▶ [To do] Below is a listing; retype exactly the lines between the one containing "Silent video, 10 frames per second." and the one containing "Transcript: version on physical", inclusive, minus the pictures.

┌─ Listed entries

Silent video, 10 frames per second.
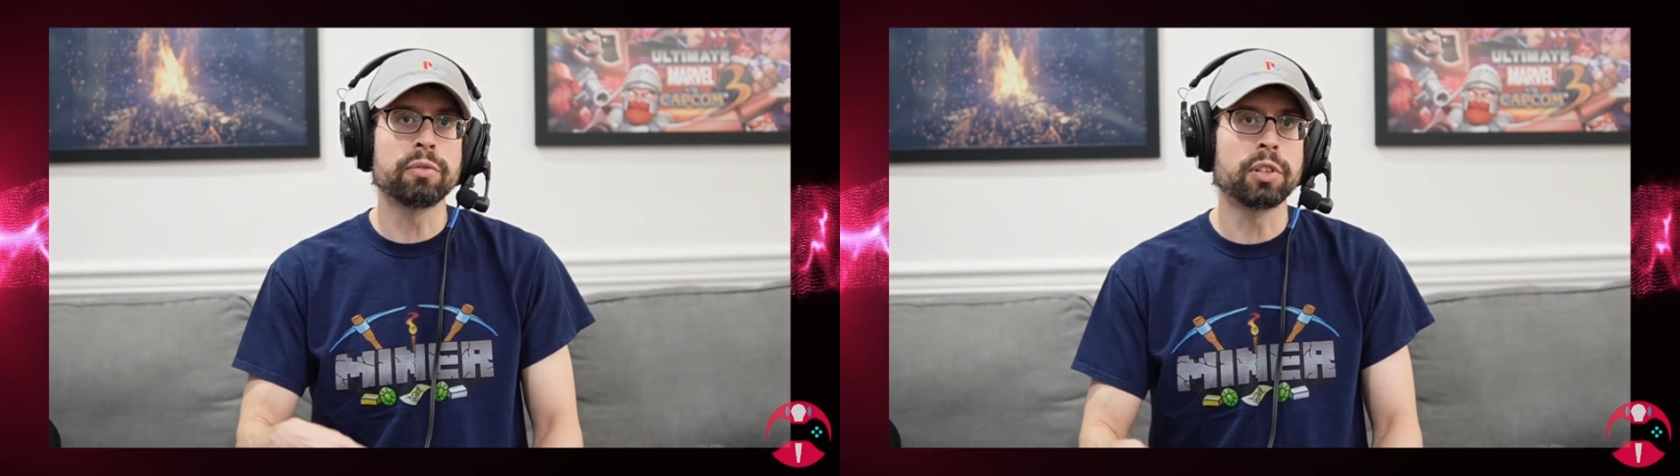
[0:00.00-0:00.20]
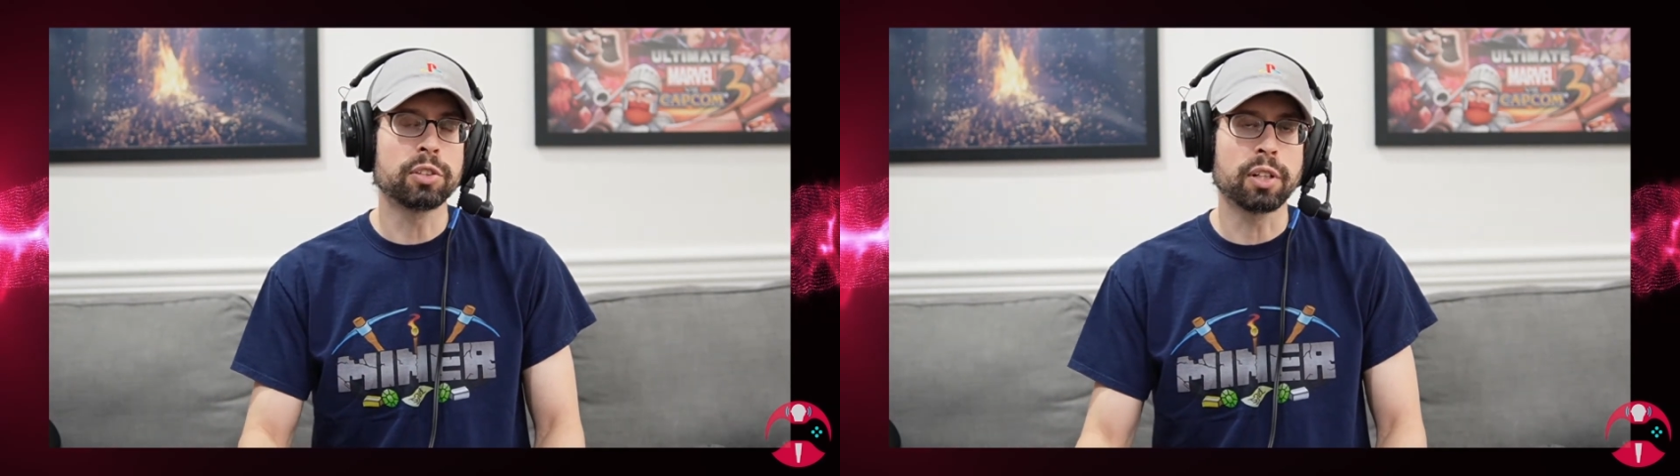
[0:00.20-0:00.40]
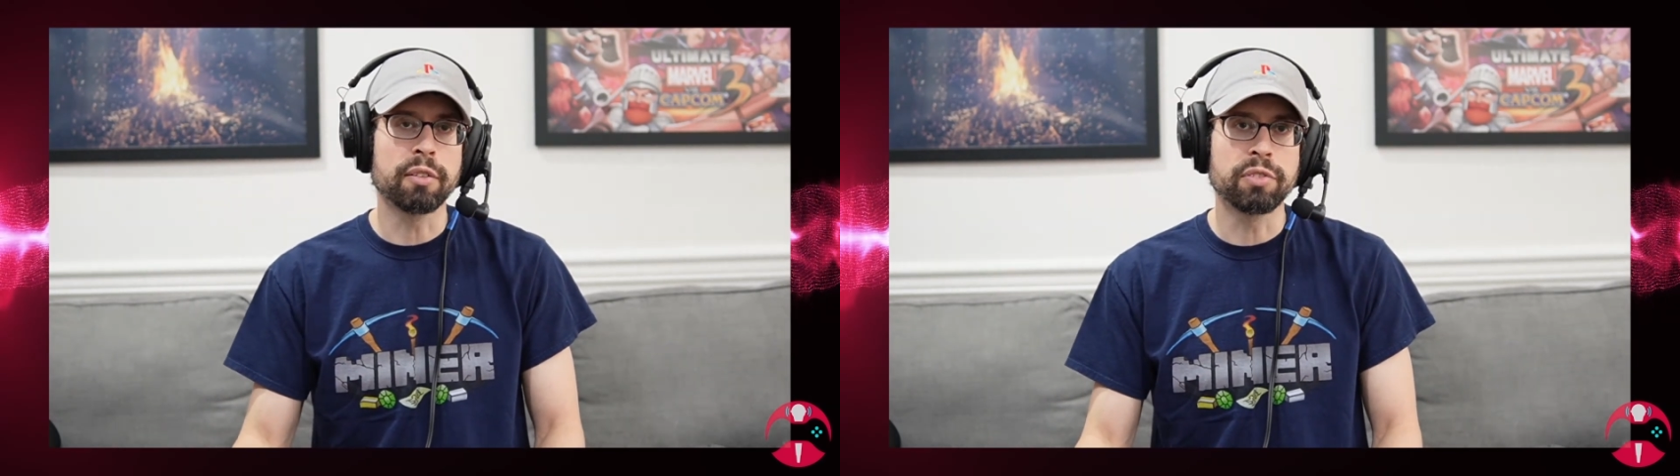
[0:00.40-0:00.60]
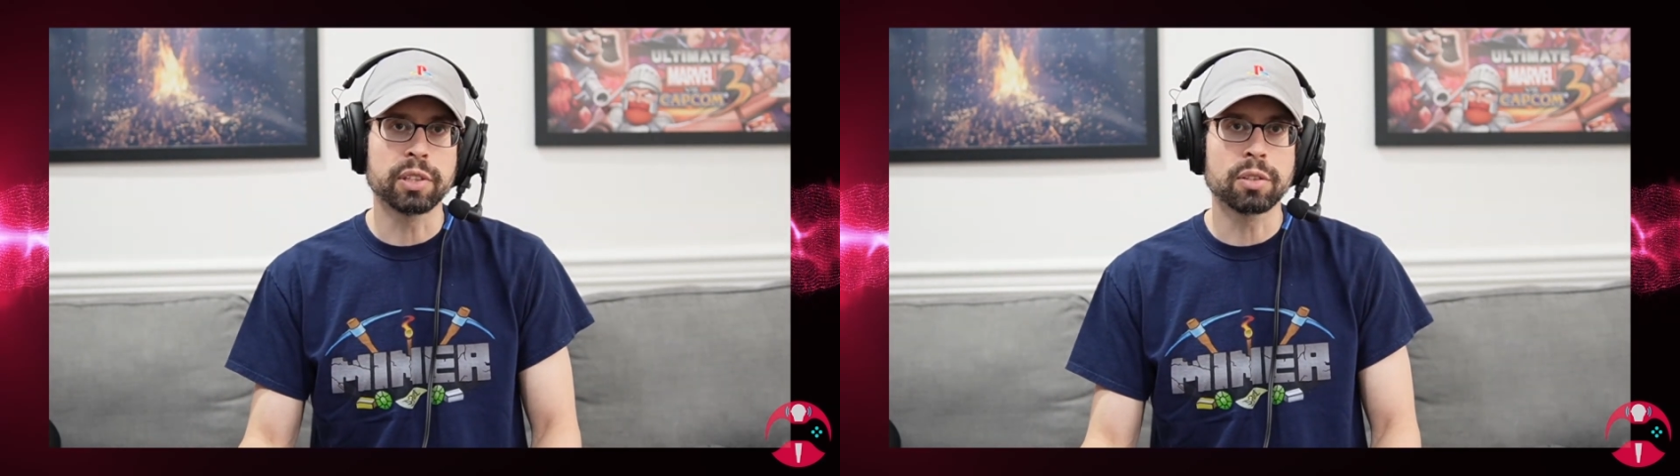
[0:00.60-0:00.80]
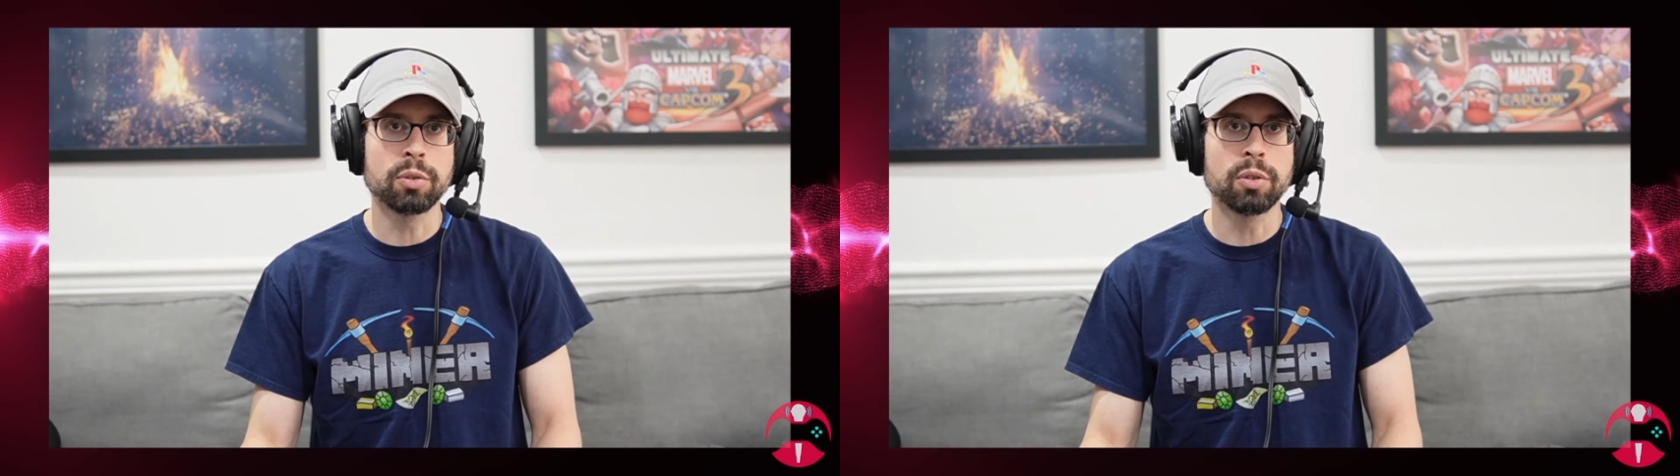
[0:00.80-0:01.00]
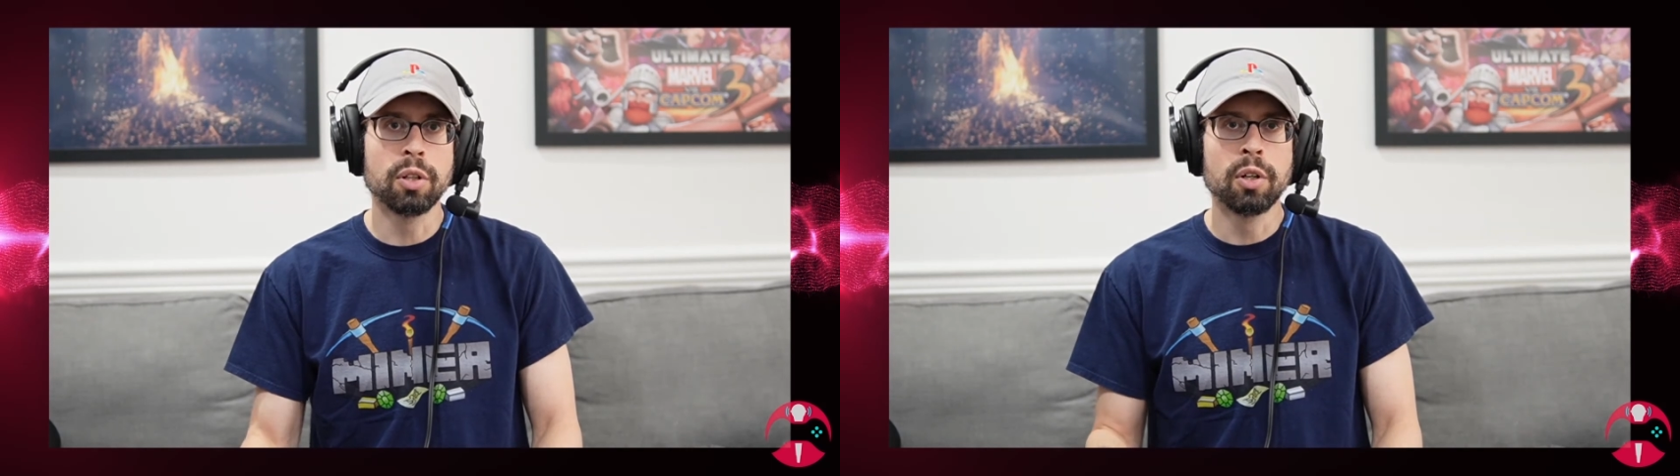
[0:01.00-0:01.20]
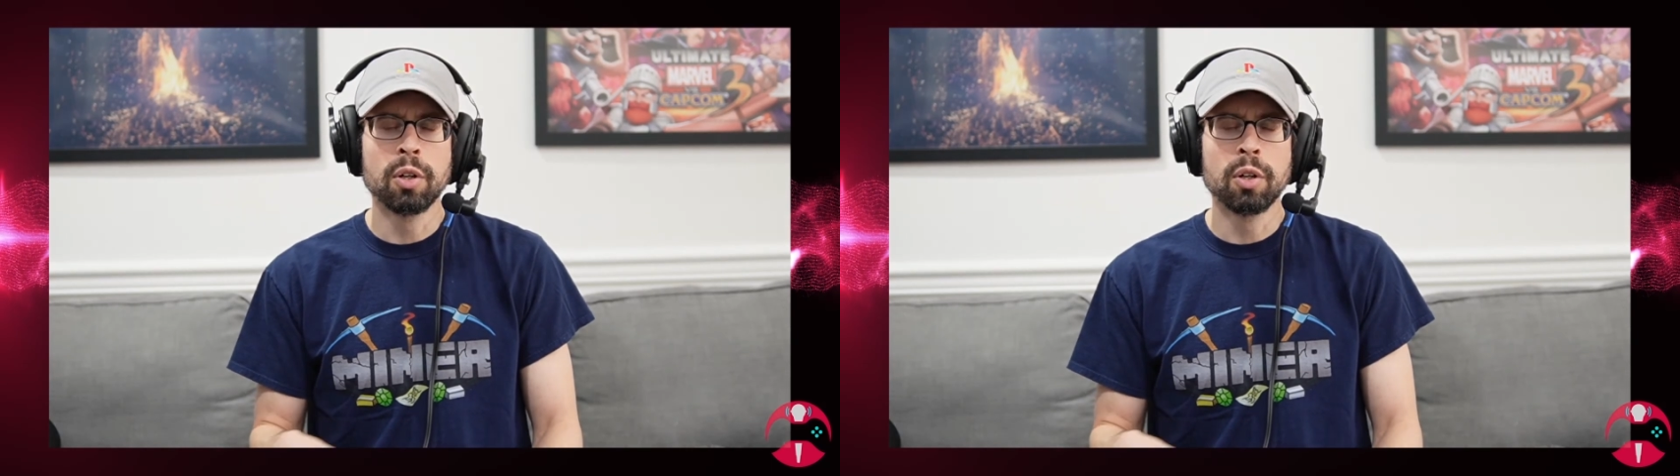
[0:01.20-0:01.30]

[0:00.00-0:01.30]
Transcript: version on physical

└─
┌─ Listed entries

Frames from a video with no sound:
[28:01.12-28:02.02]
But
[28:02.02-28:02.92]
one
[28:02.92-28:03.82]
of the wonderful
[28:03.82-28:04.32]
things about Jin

└─

▶ [Response below]
Silent video, 10 frames per second.
[0:00.00-0:00.20]
[0:00.20-0:00.40]
[0:00.40-0:00.60]
[0:00.60-0:00.80]
[0:00.80-0:01.00]
[0:01.00-0:01.20]
[0:01.20-0:01.30]

[0:00.00-0:01.30]
Transcript: version on physical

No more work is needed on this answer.